──────── Material for the task ────────

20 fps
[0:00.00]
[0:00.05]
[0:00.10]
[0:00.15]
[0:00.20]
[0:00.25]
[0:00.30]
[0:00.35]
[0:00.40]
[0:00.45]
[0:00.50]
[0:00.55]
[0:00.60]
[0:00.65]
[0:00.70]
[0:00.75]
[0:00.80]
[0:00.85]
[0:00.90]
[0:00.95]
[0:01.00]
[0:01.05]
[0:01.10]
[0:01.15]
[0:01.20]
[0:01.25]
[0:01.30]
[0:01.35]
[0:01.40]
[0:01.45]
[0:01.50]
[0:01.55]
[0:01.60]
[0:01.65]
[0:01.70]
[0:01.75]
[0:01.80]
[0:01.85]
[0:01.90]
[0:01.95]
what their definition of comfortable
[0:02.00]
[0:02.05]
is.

────────
──────── Material for the task ────────

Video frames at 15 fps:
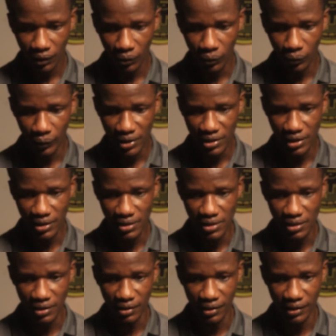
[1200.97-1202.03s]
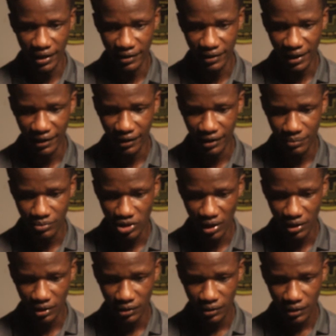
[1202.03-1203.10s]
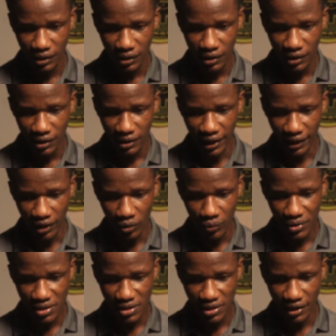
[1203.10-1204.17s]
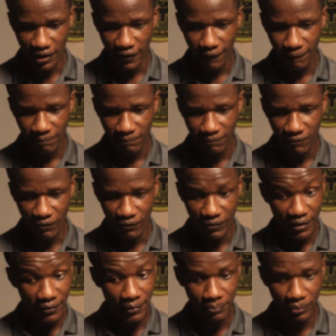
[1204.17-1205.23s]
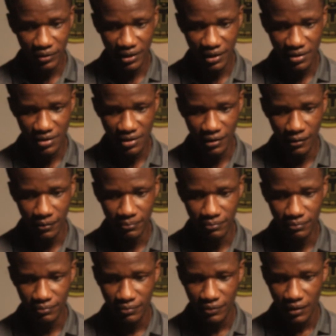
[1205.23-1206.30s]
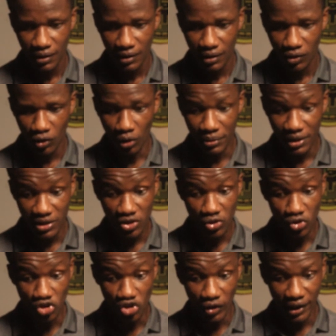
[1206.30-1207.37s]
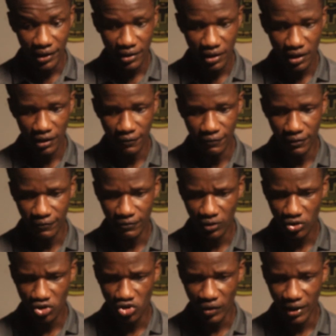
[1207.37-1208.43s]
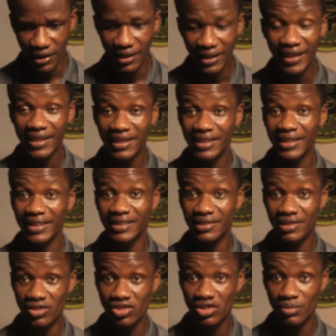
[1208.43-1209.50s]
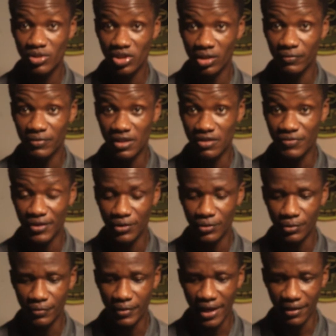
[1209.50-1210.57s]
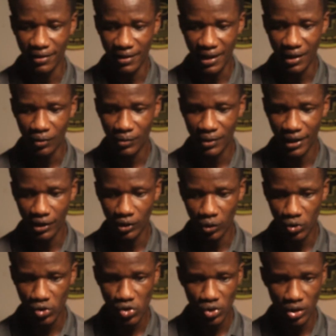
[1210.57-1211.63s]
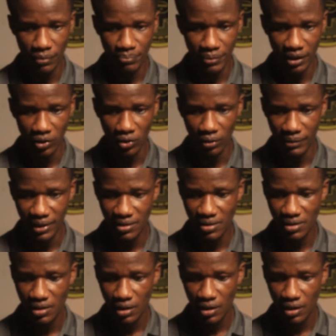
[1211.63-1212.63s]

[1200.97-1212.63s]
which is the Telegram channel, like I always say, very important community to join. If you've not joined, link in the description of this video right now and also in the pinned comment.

────────
──────── Material for the task ────────

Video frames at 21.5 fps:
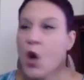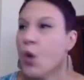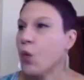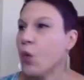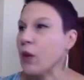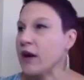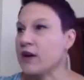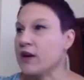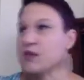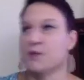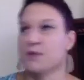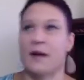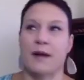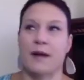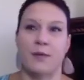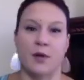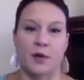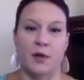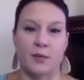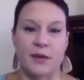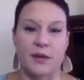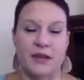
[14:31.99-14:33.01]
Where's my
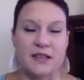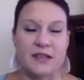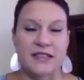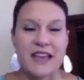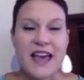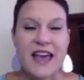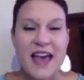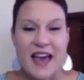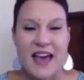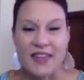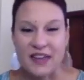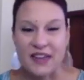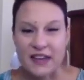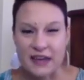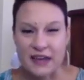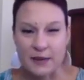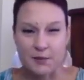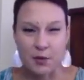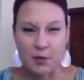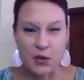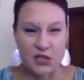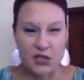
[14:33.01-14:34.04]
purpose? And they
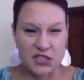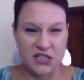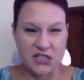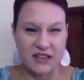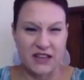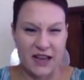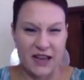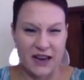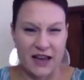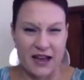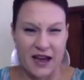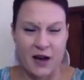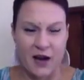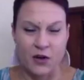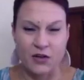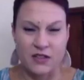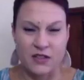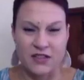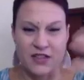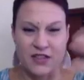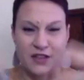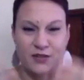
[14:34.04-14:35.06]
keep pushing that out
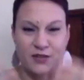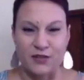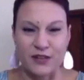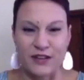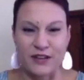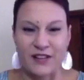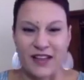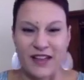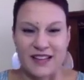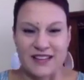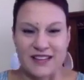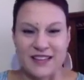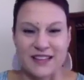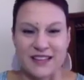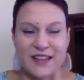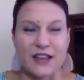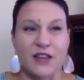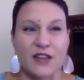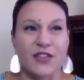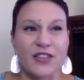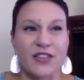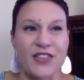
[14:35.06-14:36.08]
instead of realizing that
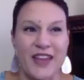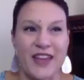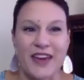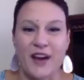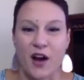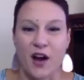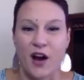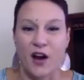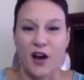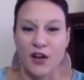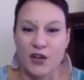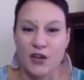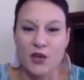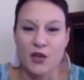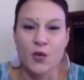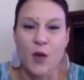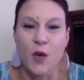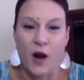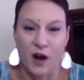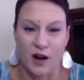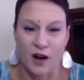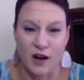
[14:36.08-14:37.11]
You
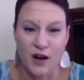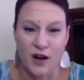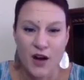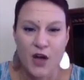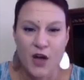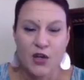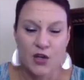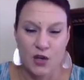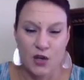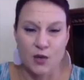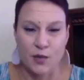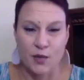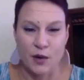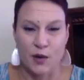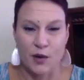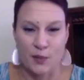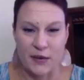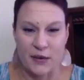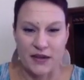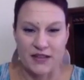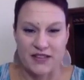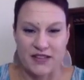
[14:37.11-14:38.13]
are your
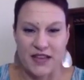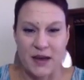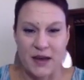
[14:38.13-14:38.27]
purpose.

────────

> **Exercise requirements**: Each line above with the word "frames" needs to be copied.

> **Reply**:
Video frames at 15 fps:
Video frames at 21.5 fps:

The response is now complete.